Metadata-Version: 2.1
Name: tsai
Version: 0.0.4
Summary: Practical Deep Learning for Time Series / Sequential Data library based on fastai v2/ Pytorch
Home-page: https://github.com/timeseriesAI/tsai
Author: Ignacio Oguiza
Author-email: oguiza@gmail.com
License: Apache Software License 2.0
Keywords: fastai2 time-series time-series-classification time-series-regression deep-learning Pytorch
Platform: UNKNOWN
Classifier: Development Status :: 3 - Alpha
Classifier: Intended Audience :: Developers
Classifier: License :: OSI Approved :: Apache Software License
Classifier: Natural Language :: English
Classifier: Programming Language :: Python :: 3.6
Classifier: Programming Language :: Python :: 3.7
Classifier: Programming Language :: Python :: 3.8
Requires-Python: >=3.6
Description-Content-Type: text/markdown
Requires-Dist: sktime
Requires-Dist: pyunpack
Requires-Dist: fastai2
Requires-Dist: fastcore
Requires-Dist: psutil

# tsai
> Practical Deep Learning for Time Series / Sequential Data library based on fastai v2/ Pytorch.

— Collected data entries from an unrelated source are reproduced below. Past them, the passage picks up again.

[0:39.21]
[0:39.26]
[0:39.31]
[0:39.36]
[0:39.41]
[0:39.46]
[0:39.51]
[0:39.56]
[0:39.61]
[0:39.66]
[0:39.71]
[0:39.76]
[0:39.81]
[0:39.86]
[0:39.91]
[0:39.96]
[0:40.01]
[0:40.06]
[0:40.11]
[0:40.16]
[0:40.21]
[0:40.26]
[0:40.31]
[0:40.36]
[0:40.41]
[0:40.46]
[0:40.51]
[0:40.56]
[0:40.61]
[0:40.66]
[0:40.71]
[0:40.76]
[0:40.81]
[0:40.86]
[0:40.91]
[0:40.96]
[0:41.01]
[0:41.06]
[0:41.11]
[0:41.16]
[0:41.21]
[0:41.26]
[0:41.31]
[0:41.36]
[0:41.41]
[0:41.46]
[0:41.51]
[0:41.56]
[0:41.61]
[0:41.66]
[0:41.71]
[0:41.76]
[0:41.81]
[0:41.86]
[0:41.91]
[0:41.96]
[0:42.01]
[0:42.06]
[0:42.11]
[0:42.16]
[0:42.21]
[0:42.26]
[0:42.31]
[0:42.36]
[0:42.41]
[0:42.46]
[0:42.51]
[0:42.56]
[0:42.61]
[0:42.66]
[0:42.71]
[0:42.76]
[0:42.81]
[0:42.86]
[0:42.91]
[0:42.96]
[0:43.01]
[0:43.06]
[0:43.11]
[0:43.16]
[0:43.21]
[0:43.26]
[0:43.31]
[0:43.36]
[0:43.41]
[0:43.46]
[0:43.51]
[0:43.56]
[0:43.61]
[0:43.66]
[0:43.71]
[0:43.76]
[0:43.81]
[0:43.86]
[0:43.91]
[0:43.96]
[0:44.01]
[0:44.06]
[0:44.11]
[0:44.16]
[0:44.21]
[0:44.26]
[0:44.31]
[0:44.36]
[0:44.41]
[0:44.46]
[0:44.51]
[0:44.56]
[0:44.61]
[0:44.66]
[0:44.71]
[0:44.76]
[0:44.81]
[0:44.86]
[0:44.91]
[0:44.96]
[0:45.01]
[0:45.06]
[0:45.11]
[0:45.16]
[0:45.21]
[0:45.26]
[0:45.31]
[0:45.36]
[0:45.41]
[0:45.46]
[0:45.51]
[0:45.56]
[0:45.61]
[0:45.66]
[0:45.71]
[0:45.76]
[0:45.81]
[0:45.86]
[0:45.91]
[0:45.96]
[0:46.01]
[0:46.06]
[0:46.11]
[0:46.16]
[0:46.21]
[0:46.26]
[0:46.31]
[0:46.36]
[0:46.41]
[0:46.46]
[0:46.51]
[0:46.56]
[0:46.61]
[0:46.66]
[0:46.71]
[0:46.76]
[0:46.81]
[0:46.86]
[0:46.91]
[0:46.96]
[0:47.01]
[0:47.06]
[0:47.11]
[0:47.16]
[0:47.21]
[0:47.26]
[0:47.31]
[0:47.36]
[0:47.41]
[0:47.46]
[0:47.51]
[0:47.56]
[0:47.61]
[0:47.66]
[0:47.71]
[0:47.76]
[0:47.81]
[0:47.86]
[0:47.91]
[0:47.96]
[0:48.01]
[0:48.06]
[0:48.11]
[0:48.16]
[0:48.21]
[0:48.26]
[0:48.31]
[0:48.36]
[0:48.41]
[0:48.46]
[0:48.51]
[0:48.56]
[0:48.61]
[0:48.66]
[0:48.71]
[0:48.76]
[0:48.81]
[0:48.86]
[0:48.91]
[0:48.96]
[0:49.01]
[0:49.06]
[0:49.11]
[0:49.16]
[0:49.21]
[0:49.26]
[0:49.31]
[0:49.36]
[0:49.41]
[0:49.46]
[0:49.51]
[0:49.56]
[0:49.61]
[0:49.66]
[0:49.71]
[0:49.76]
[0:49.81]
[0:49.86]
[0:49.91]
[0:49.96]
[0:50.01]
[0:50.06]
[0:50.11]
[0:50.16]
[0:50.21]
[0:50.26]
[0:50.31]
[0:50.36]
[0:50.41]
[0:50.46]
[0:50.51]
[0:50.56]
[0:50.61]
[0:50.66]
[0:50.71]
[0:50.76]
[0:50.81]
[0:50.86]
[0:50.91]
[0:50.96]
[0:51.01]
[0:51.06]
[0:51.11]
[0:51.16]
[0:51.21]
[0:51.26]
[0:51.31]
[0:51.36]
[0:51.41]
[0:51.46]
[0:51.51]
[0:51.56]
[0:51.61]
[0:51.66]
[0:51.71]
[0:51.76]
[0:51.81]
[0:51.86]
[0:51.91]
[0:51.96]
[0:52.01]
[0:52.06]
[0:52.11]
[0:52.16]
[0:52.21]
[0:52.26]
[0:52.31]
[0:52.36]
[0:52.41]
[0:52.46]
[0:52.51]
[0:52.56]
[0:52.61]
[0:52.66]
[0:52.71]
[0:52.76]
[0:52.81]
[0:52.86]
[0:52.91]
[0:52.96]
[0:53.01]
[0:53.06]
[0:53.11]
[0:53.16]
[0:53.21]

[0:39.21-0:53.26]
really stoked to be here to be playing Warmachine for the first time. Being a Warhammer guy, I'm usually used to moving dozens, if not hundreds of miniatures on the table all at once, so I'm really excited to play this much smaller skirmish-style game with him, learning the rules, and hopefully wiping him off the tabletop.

`tsai`is a deep learning library built on top of fastai v2 / Pytorch focused on state-of-the-art methods for time series classification and regression.

## Install

You can install the **latest stable** version from pip:

`pip install tsa`

Or you can install the **bleeding edge** version of this library from github by doing:

`pip install git+https://github.com/timeseriesAI/timeseriesAI.git@master`

In the latter case, you may also want to use install the bleeding egde fastai & fastcore libraries, in which case you need to do this:

`pip install git+https://github.com/fastai/fastcore.git@master`

`pip install git+https://github.com/fastai/fastai2.git@master`

## How to use

The only thing you need to do after you have installed the library is to add this to your notebook:

`from tsai.all import *`

To get familiarized with the library, I'd suggest you start with this notebook:

[01_Intro_to_Time_Series_Classification](https://github.com/timeseriesAI/timeseriesAI/blob/master/tutorial_nbs/01_Intro_to_Time_Series_Classification.ipynb)

It provides an overview of a time series classification problem using fastai v2.